Heather Flyte, a graduate student and assistant at the Writing and Math Center in Drown Hall, said there are complications to Drown’s accessibility. 

As the building is over 100 years old, Flyte said many staircases do not have railings or safety requirements. 

“I’ve been here since 2018 and people have continuously complained things are not actively being pursued,” Flyte said. “Infrastructure is the challenge, it’s an old building.”

In the future, the app will be one way for students, faculty and staff to tackle these issues.

Similarly, Namboodiri said it’s not only the exterior of the campus that people struggle to navigate, but also the interior.  

“It’s a lot of extra anxiety for those with disabilities,” Namboodiri said. “It’s difficult for blind people, sometimes people can’t even see the signs to navigate around buildings.”

The app will offer a way for people to see inside buildings and where they will be going beforehand so they can bring the necessary equipment they need. 

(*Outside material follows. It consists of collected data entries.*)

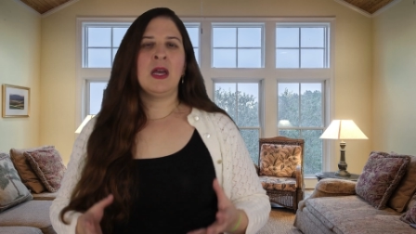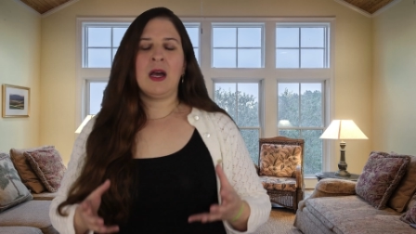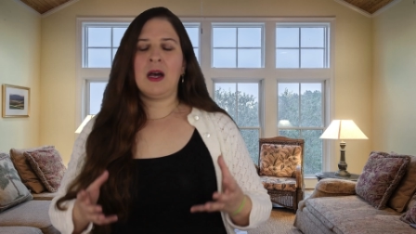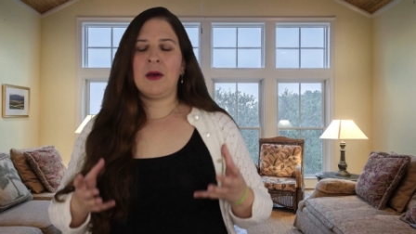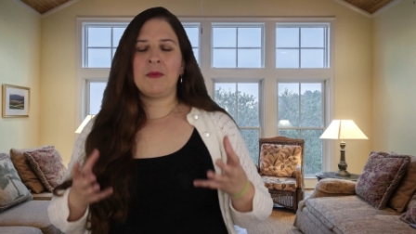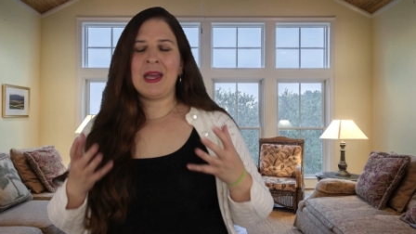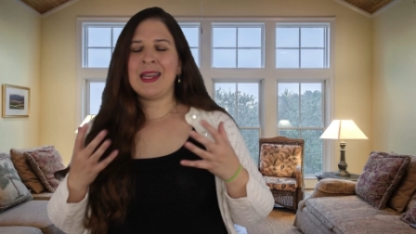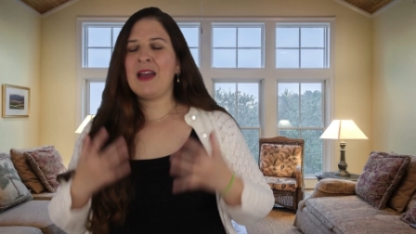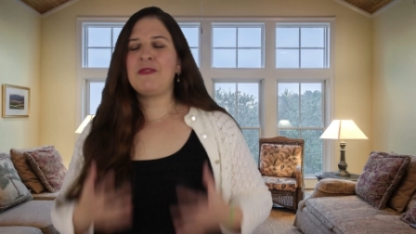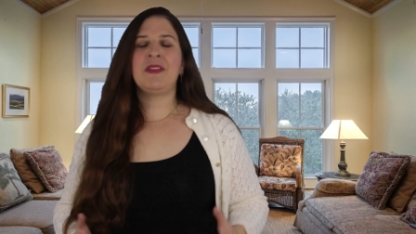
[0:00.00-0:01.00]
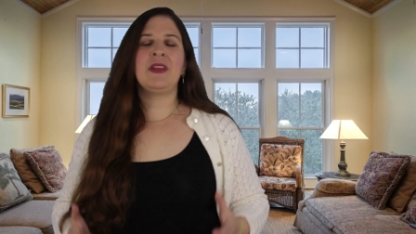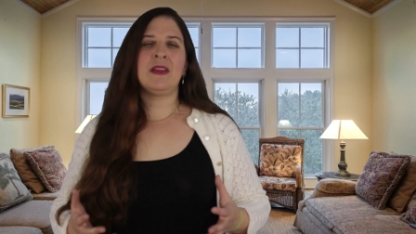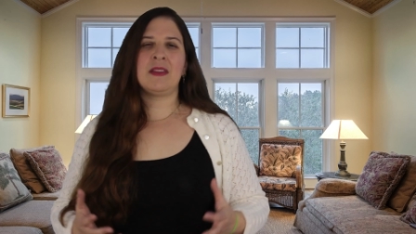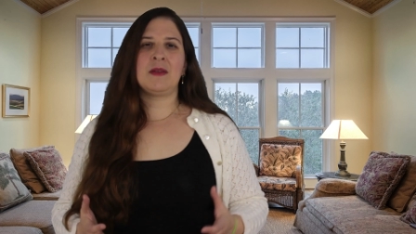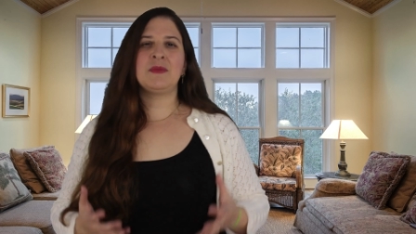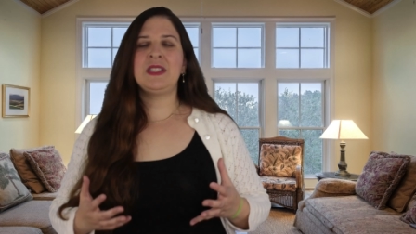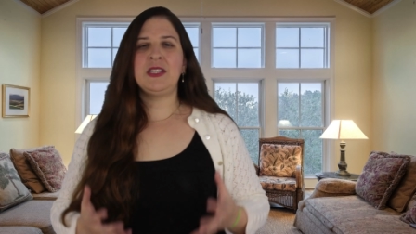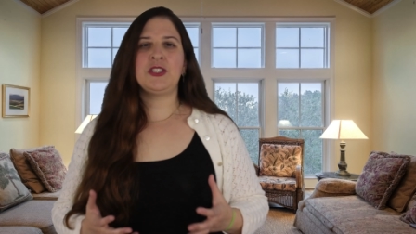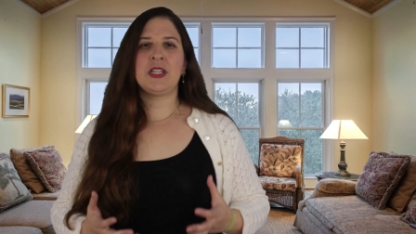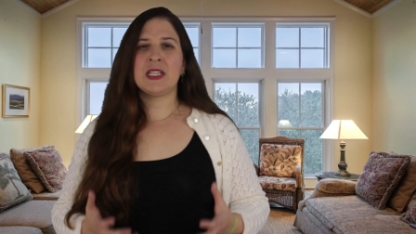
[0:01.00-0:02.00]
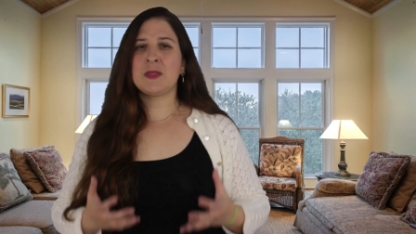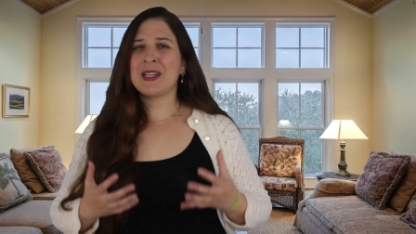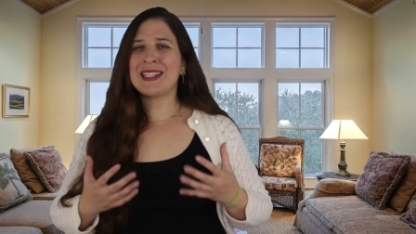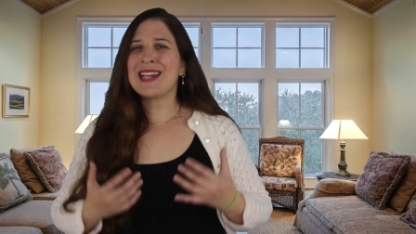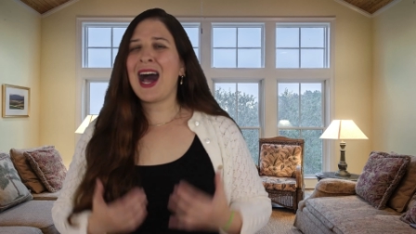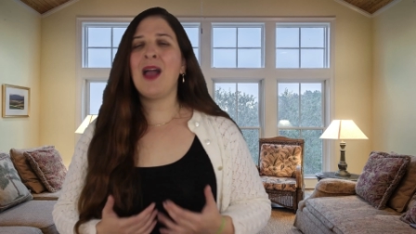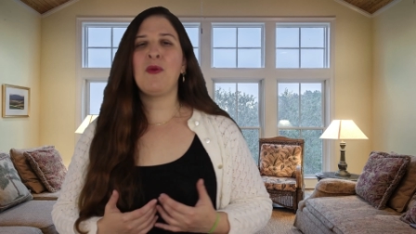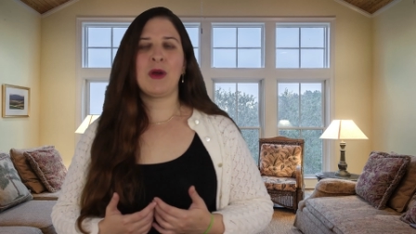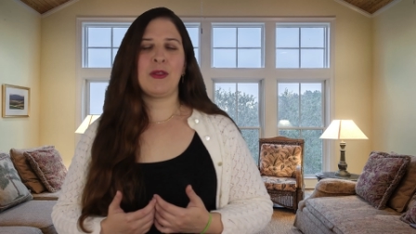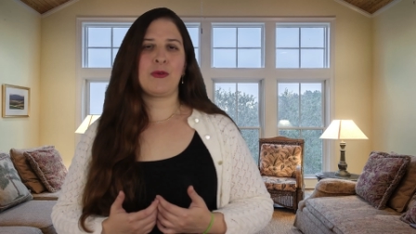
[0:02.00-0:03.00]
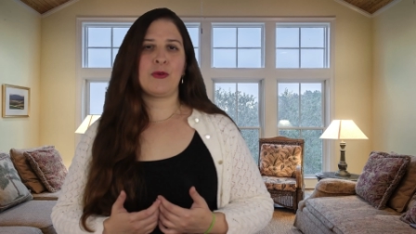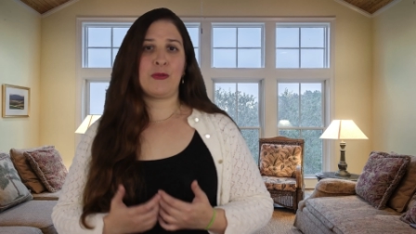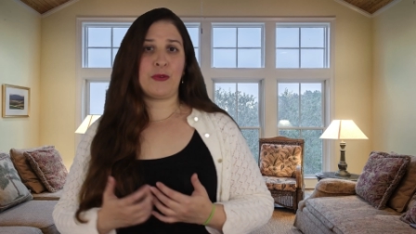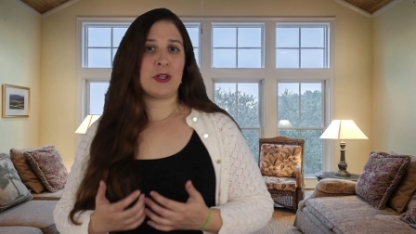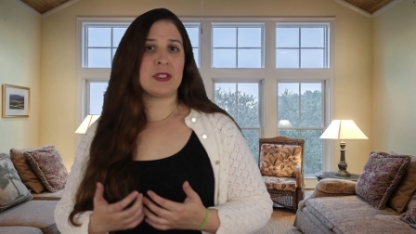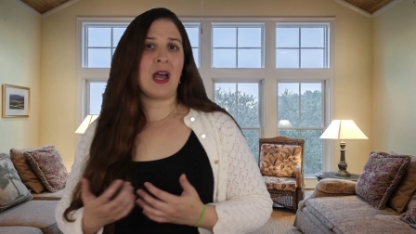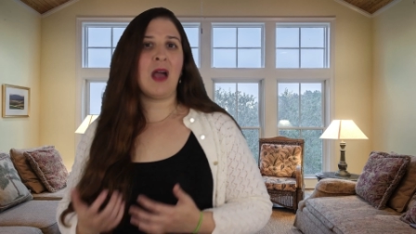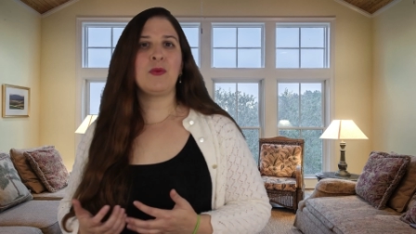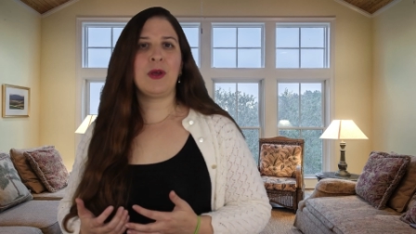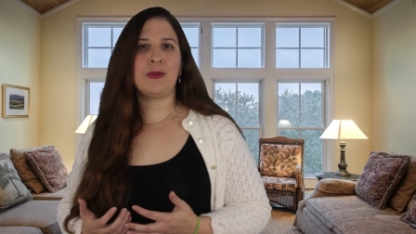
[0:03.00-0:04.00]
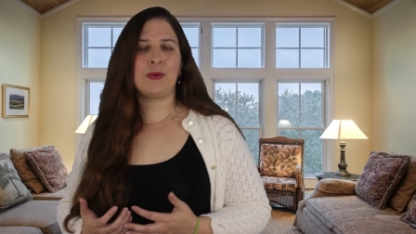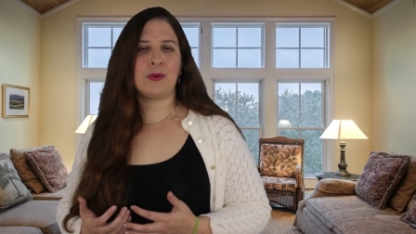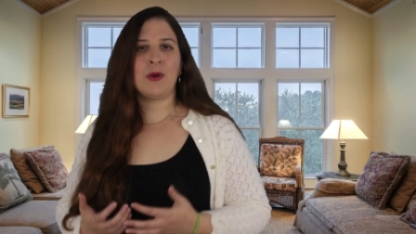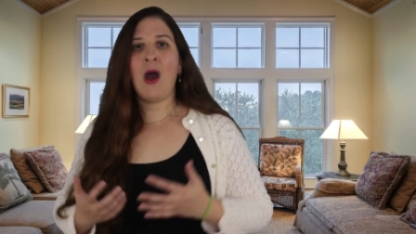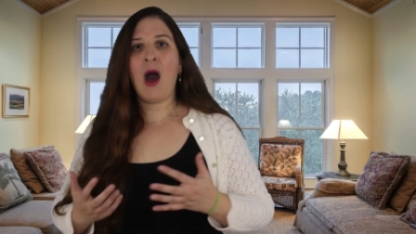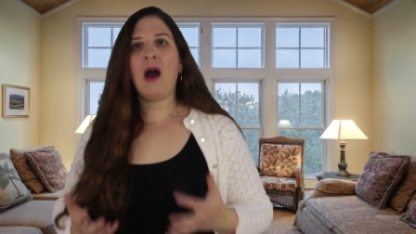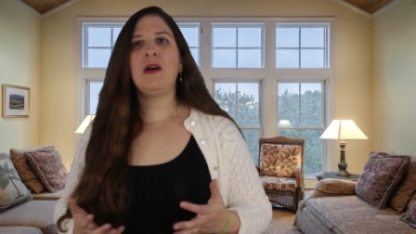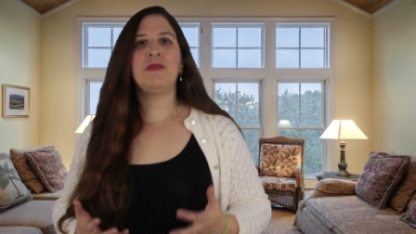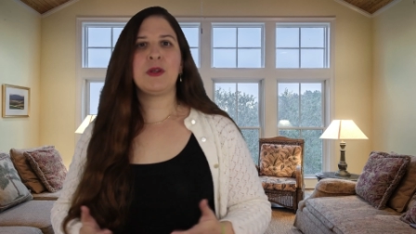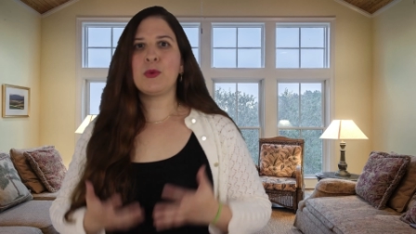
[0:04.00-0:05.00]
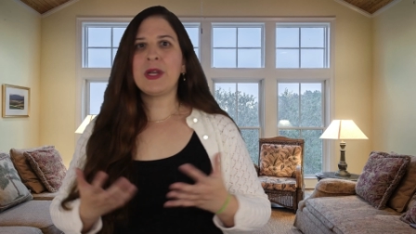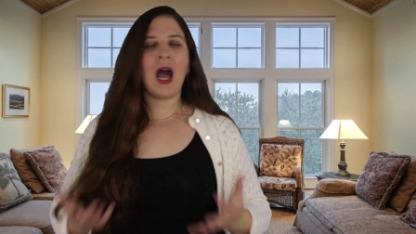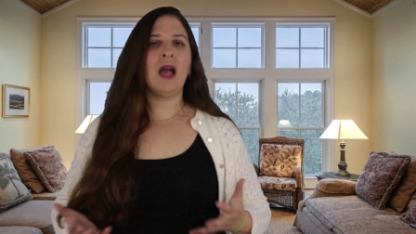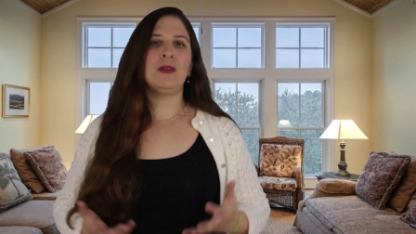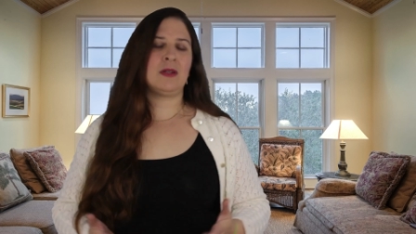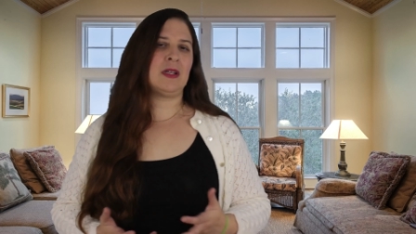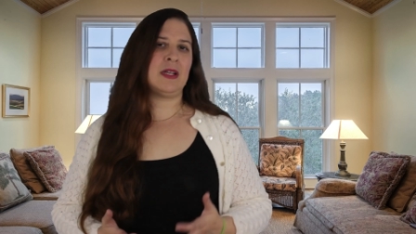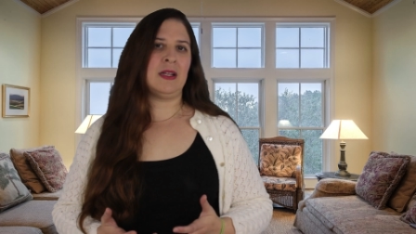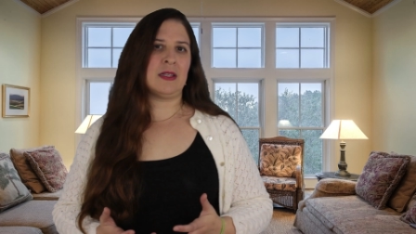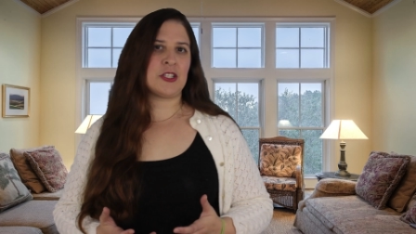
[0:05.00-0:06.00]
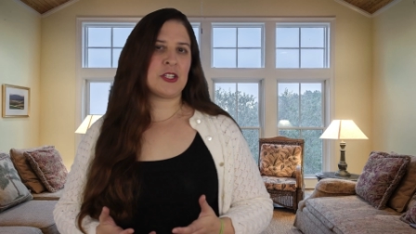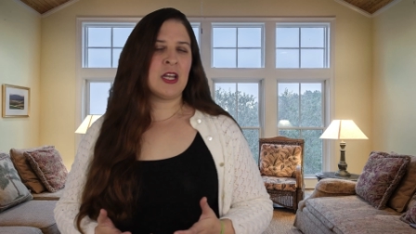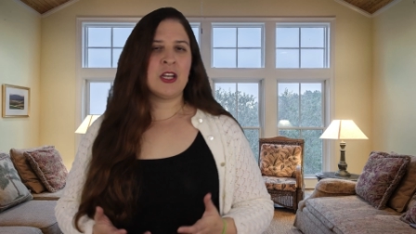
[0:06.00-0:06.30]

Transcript: and everything that I'm teaching is because I went through all of it when I learned English.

The app is similar to Google Maps in form and has voice commands similar to Siri voice directions inside a building.

Namboodiri said he hopes one day it can be implemented into the HawkWatch app. 

“We want to build maps with location information,” Namboodiri said. “Everyone often wants to know what’s in there, with the app you can study the interior before you go.”

Namboodiri also teaches a class about assistive technology, where his students learn that within the interior design of buildings themselves, many lack the convenience of shorter routes and lack consideration of those with impairments.

“I hope students can help improve it,” Namboodiri said. “In the future, we hope to change the designs of buildings completely.”

He said the app has been in development for around four years and he chose to bring it to Lehigh because of the passion students have to work on societal challenges. He said he hopes that more Lehigh students around campus become involved. 

“We’re around (the) halfway point.” Namboodiri said. “We want to educate, not just build a product.”

He said the app’s development heavily depends on an interactive process and human subject testing. The testing is being conducted at the Good Shepherd Habilitation Center, the American Foundation for the Blind and the Smithsonian Museum of D.C. 

According to Lehigh Communications, Phase Two lasts 24 months. Once Namboodiri and his team complete the phase, the app is expected to provide accessibility solutions at a much larger scale than just Lehigh.

“We want to provide the ability to personalize.” Namboodiri said. “Those with cognitive disabilities, intellectual, physical, it helps a broad base of the population, it helps everyone.”